I recognize my past "self" was broken: depressed, uninspired, dependent. I am reviving the qualities she admired in me and I admired in myself. Nonetheless I realize we are always in a process of change. We never get "there" so we have to accept and do the best with what we have "here" right now. If I work to make my "here" the very best then that IS my self at the moment.
Her "self" is not the same that I admired: distant, uninspired, unemotional. I can't do anything about it but she is starting to react to me more positively. Once again a "here" vs "there" thing. That is her "self" in the moment.
"My actions are my only true belongings. I cannot escape the consequences of my actions. My actions are the ground upon which I stand." Thich Nhat Hanh
I'm dizzy now. I'm about to state the obvious. Ready...

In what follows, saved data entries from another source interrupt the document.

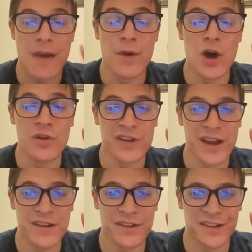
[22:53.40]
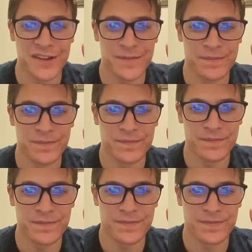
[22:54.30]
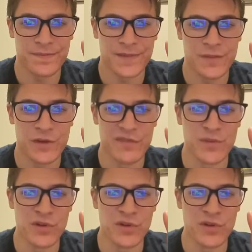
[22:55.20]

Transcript: MO changes. We've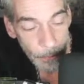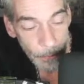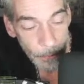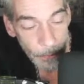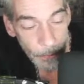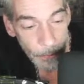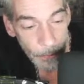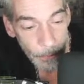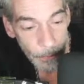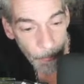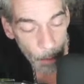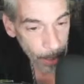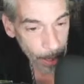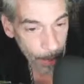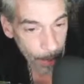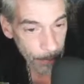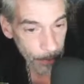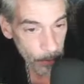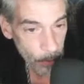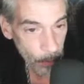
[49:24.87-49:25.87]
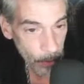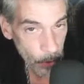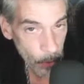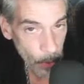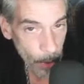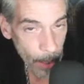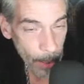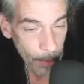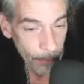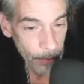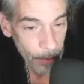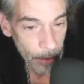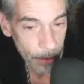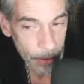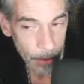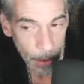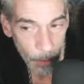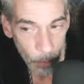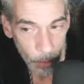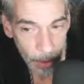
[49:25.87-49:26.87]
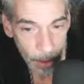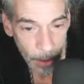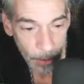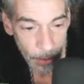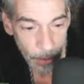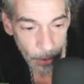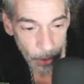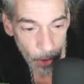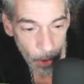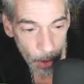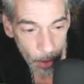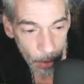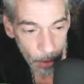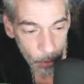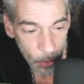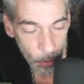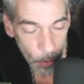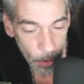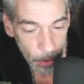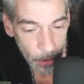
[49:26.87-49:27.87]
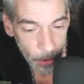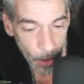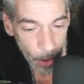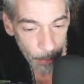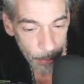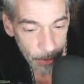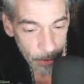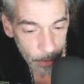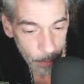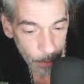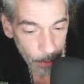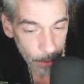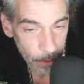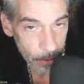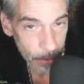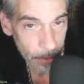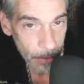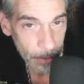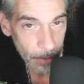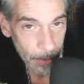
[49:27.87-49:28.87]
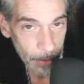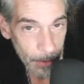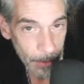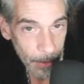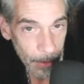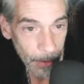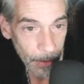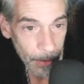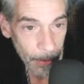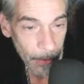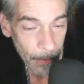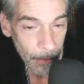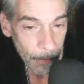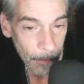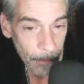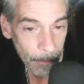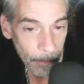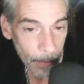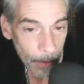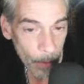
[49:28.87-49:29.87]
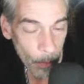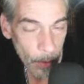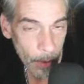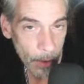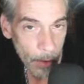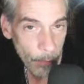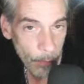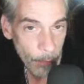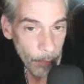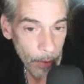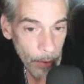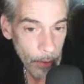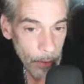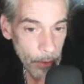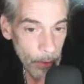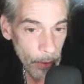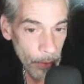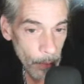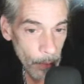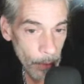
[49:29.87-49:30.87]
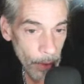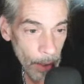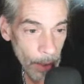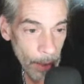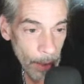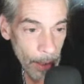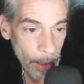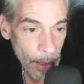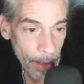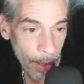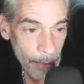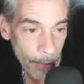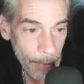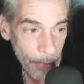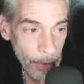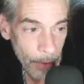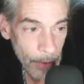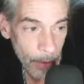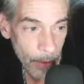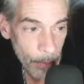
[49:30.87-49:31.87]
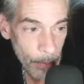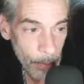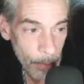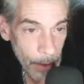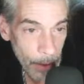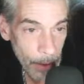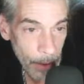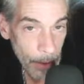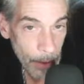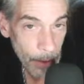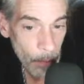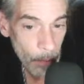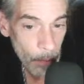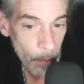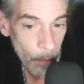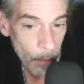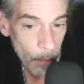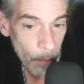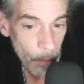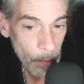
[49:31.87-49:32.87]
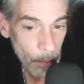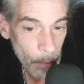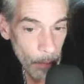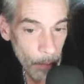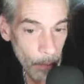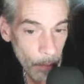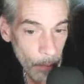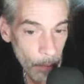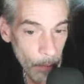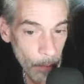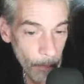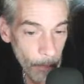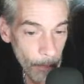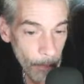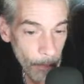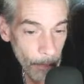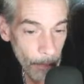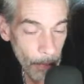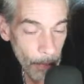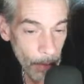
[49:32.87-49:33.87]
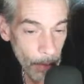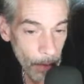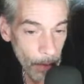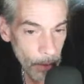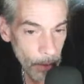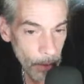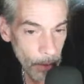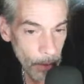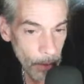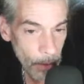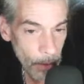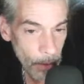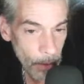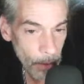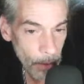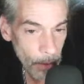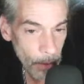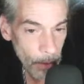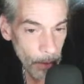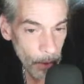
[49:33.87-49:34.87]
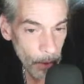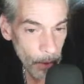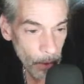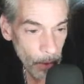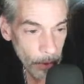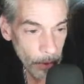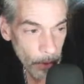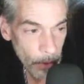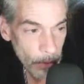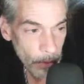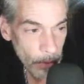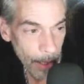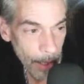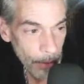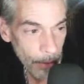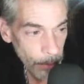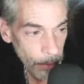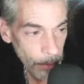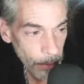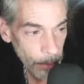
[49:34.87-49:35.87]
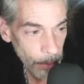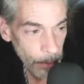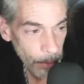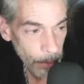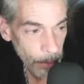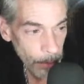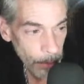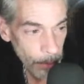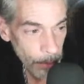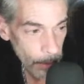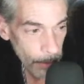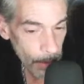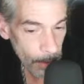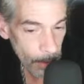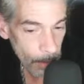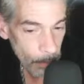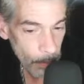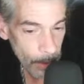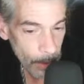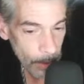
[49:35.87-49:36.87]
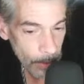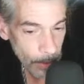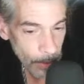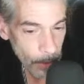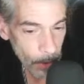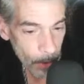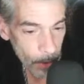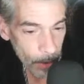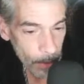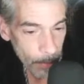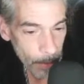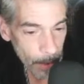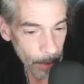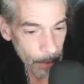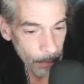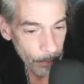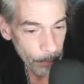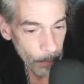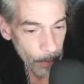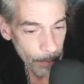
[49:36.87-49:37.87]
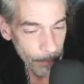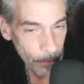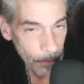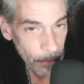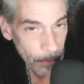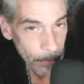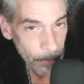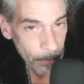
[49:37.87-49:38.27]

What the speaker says: Because what happens when you have it is that we get to talk across time and space. We get to feel each other without having to be in the same room. We get to know the totality of everything. And we get to talk about it forever.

WAS has exhibited and usually even expressed confusion, needing to find him/her self etc. So, no, we don't know and may never know who their authentic selves are. Even on their deathbeds they might proclaim that they acted inauthentically for the majority of their lives.

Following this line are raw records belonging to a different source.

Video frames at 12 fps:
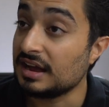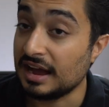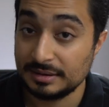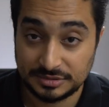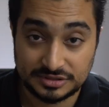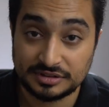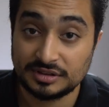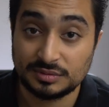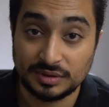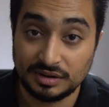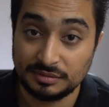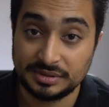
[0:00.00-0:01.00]
I'm sure it
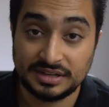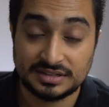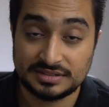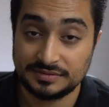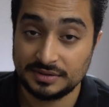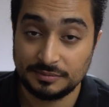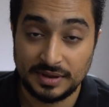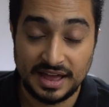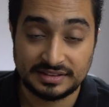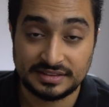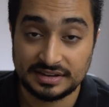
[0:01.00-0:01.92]
will, because of the factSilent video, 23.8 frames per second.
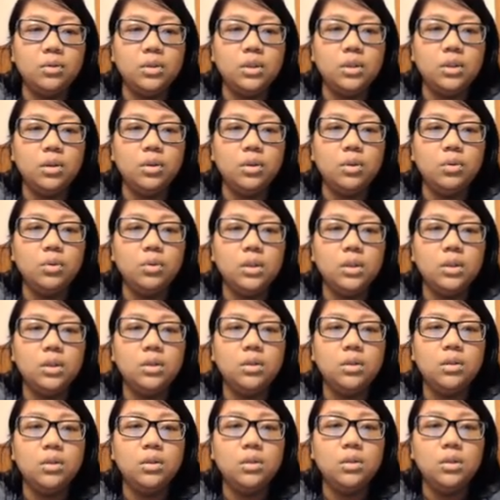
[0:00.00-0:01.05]
tote
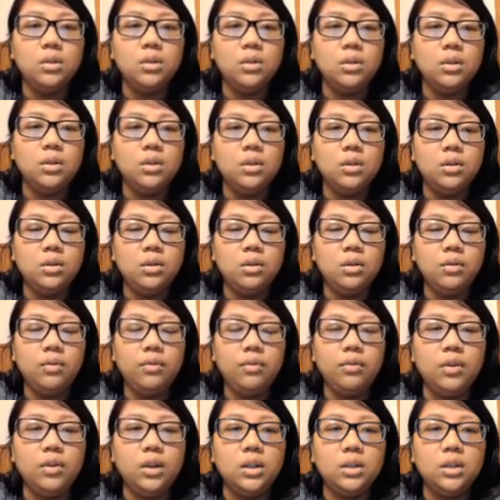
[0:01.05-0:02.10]

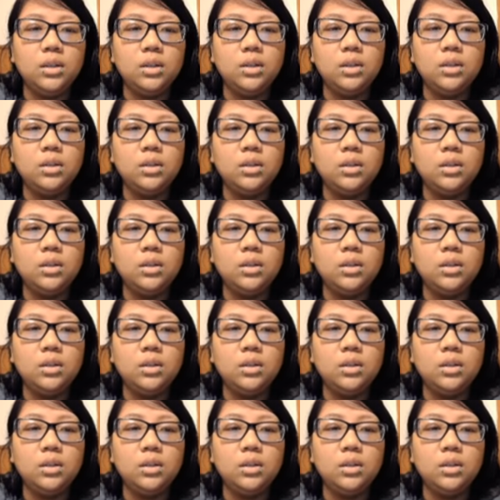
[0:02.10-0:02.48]
front.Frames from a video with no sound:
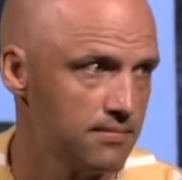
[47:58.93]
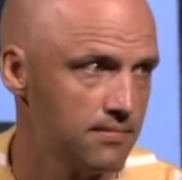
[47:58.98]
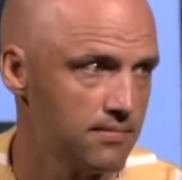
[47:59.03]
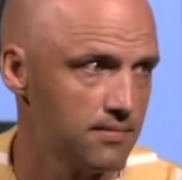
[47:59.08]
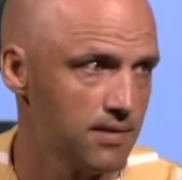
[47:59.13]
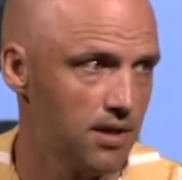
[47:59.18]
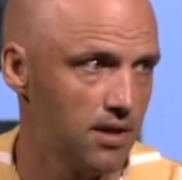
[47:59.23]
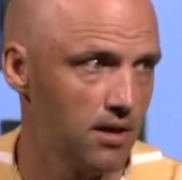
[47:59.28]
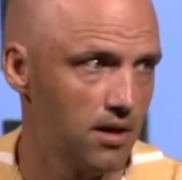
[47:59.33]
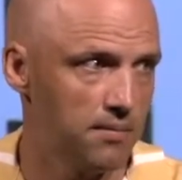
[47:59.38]

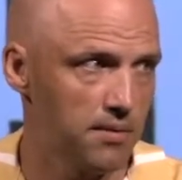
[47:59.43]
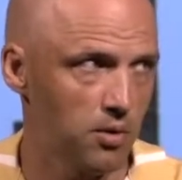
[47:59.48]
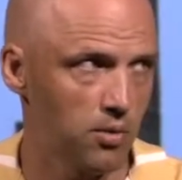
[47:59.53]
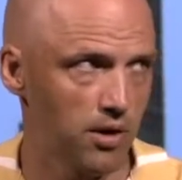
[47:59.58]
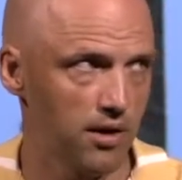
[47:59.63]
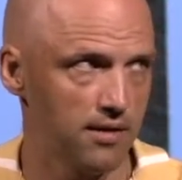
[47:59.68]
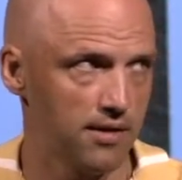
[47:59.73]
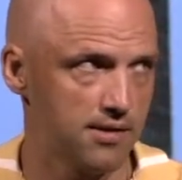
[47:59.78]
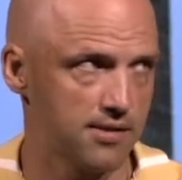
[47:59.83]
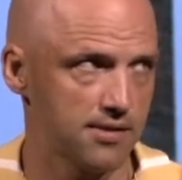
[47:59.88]
You know, I'm going to wear
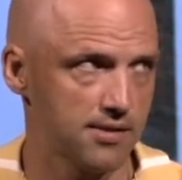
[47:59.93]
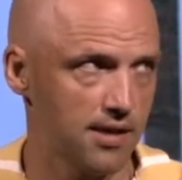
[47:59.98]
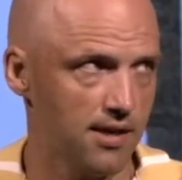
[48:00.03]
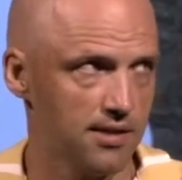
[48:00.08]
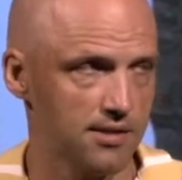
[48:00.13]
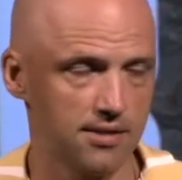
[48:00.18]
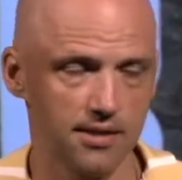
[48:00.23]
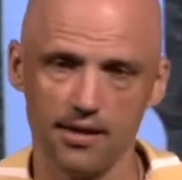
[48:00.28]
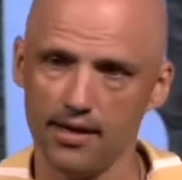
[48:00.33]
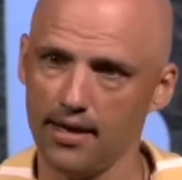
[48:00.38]
these
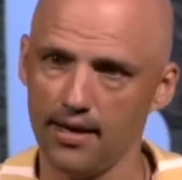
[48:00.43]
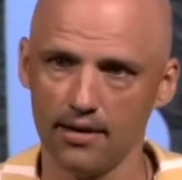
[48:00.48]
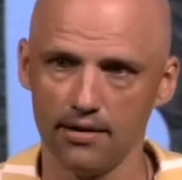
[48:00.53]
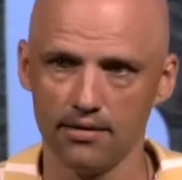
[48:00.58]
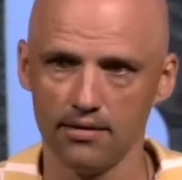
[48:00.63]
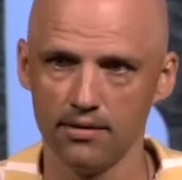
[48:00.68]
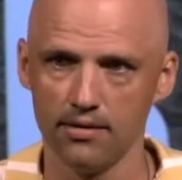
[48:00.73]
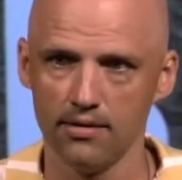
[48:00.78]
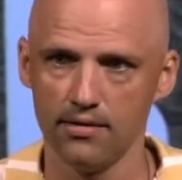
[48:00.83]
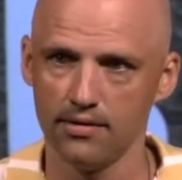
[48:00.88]
socks today. I don't
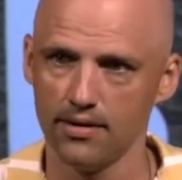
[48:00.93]
know.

We are left to determine if we were a-ok prior to their departure or if we need to change. And I do believe, having given this more thought, that our behaviors do reflect who we are and vice versa. Maybe that is where we find our authenticity...do our behaviors match the essence of who we are? Obviously, this is sort of amorphous and impossible to define. Who is a self? And are we really any different from each other when we strip off the layers? I doubt it. Who we are, in the sense of how we live, what values we live by and what actions we take exhibit who we are. It is hard to see it any other way. So obviously, that can change drastically in a lifetime. For some, being one's own self will mean, shedding all inhibitions and taking the reigns off, just living on instinct. But that would mean that the "id" is the same as the "self" which I just can't stomach. And of course, I humbly differentiate myself from the WAS in this way. I guess my definition of self is shaping up to be the total of all of those parts including insecurities, hostilities, selfishness etc. and of course all of the "good" parts too. We have to decide which facets will rule. What yields the results and relationships we want in our lives? There have to be some decisions made and some determination as to which parts we will allow to rule and dominate. Ever hear this one?
An old Cherokee Indian was speaking to his grandson:
"A fight is going on inside me," he said to the boy. "It is a terrible fight and it is between two wolves. One is evil--he is anger, envy, sorrow, regret, greed, arrogance, self-pity, guilt, resentment, inferiority, lies, false pride, superiority, and ego. The other is good -- he is joy, peace, love, hope, serenity, humility, kindness, benevolence, empathy, generosity, truth, compassion, and faith. This same fight is going on inside you, and inside every other person, too."
The grandson thought about it for a long minute, and then asked his grandfather, "Which wolf will win?"
The old Cherokee simply replied, "The one you feed."